- _What needs to be done_
What you produce should be an exact transcription of the data, minus any pictures.

[Saved data entries]
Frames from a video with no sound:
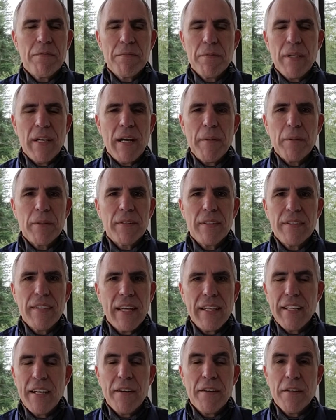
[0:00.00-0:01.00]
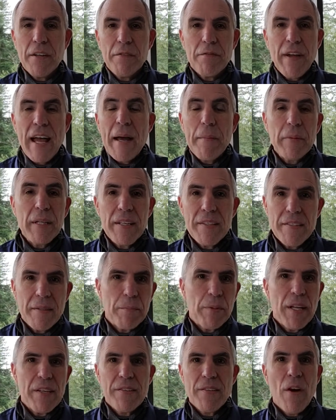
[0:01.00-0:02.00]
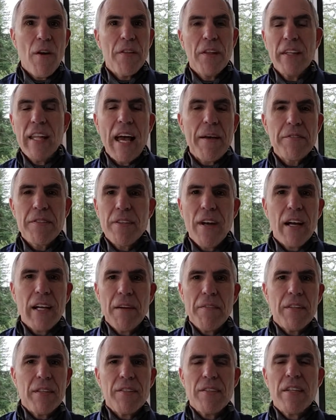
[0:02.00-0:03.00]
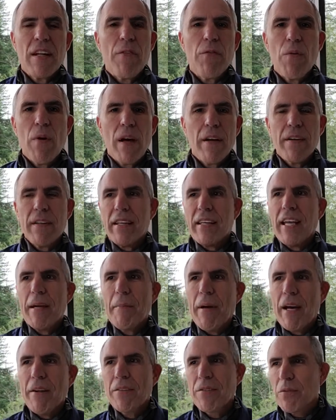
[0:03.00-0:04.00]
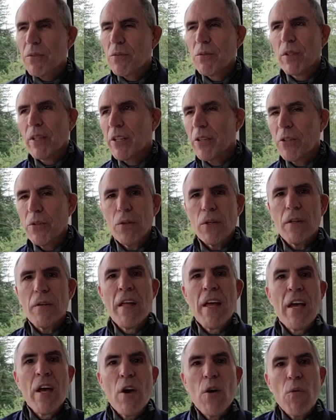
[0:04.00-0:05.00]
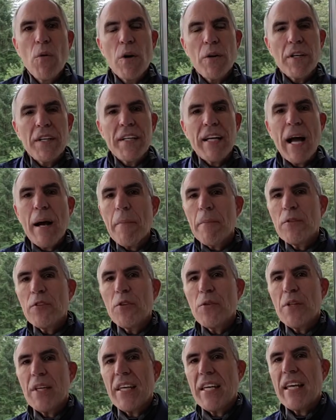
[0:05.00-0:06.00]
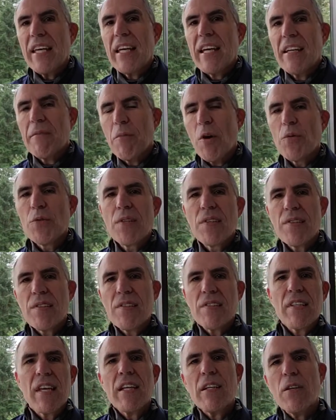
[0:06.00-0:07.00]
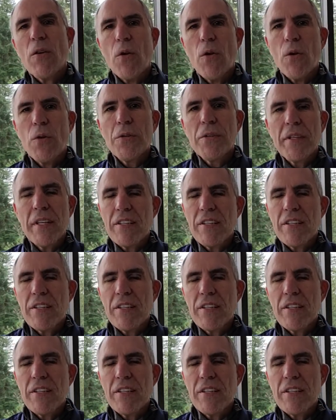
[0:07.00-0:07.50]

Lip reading: They're able to take care of their families, plus all the livestock, everything. There's enough water that came out. It's really cool. Well, we come to the end. Moses is getting old.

- _Answer box_
Frames from a video with no sound:
[0:00.00-0:01.00]
[0:01.00-0:02.00]
[0:02.00-0:03.00]
[0:03.00-0:04.00]
[0:04.00-0:05.00]
[0:05.00-0:06.00]
[0:06.00-0:07.00]
[0:07.00-0:07.50]

Lip reading: They're able to take care of their families, plus all the livestock, everything. There's enough water that came out. It's really cool. Well, we come to the end. Moses is getting old.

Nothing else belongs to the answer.